ITS performance metrics include impact-parameter resolution, tracking efficiency, and spatial resolution measured in analyses alongside results from Pb–Pb collisions and pp collisions at various center-of-mass energies reported by the ALICE Collaboration. Calibration procedures built upon methods applied in CMS Detector and ATLAS Inner Detector operations, including alignment using tracks from collisions and cosmic runs similar to campaigns at Fermilab and SLAC National Accelerator Laboratory. Calibration exploited reference systems like the Time Projection Chamber (ALICE), V0 detector (ALICE), and beam-position monitors from CERN BE-BI instrumentation. Performance validations compared heavy-flavour reconstruction against benchmarks set by experiments such as STAR, PHENIX, and theoretical predictions from groups at Brookhaven National Laboratory and IHEP (Protvino). Monitoring used frameworks like AliRoot, ROOT (software), and software contributions from institutions including GSI Helmholtz Centre, IFIN-HH, and Utrecht University.
The ITS enables key physics goals of ALICE: precise reconstruction of Charm quark and Bottom quark hadrons, separation of primary and secondary vertices for studies of Open heavy-flavour production, and measurements of low-transverse-momentum particles relevant to collective phenomena such as Elliptic flow and Jet quenching. ITS data support comparisons with models from groups working on Hydrodynamics (physics), Perturbative QCD, and transport models developed by researchers at CERN Theory, IPhT, SUBATECH, and Lawrence Berkeley National Laboratory. Results inform global analyses including inputs to efforts by Particle Data Group and contribute to multi-experiment comparisons with ATLAS, CMS, LHCb, and heavy-ion experiments at facilities like RHIC. ITS measurements underpin searches for rare processes analogous to work done at Belle II and BaBar and support heavy-ion programs parallel to NA60 and NA49.
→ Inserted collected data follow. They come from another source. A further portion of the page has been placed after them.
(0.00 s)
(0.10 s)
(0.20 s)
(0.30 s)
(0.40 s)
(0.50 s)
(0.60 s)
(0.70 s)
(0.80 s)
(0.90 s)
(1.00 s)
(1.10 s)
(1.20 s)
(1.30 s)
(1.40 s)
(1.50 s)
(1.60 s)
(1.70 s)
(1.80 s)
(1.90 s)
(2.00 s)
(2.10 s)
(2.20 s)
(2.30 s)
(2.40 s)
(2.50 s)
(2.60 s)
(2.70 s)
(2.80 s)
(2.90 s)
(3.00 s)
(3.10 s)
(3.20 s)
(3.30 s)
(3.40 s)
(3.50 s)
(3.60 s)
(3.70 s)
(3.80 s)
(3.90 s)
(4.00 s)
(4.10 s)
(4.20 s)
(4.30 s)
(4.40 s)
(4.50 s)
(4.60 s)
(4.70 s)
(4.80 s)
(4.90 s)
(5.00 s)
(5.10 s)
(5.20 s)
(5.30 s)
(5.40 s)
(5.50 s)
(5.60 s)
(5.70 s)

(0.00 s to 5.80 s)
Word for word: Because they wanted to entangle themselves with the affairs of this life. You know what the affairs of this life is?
An ITS upgrade replaced or enhanced original layers with monolithic active pixel sensors developed under collaborations among CERN Microelectronics, Fondazione Bruno Kessler, Politecnico di Milano, and SUBATECH. Upgrade goals parallel those of Inner Tracking System Upgrade projects at other LHC experiments, aiming for improved granularity, readout speed, and radiation hardness comparable to advances pursued by ALICE Upgrade Project teams and detector R&D consortia like RD53. Future developments consider integration with high-level trigger enhancements similar to programs at ATLAS Trigger and CMS High Level Trigger, and coordination with computing frameworks from CERN OpenLab and WLCG partners such as CERN IT, CC-IN2P3, and KIT. Ongoing collaborations include universities and labs such as University of Bergen, University of Padua, University of Birmingham, Uppsala University, and University of Tokyo to expand physics reach into run campaigns at the Large Hadron Collider and planned facilities like FAIR.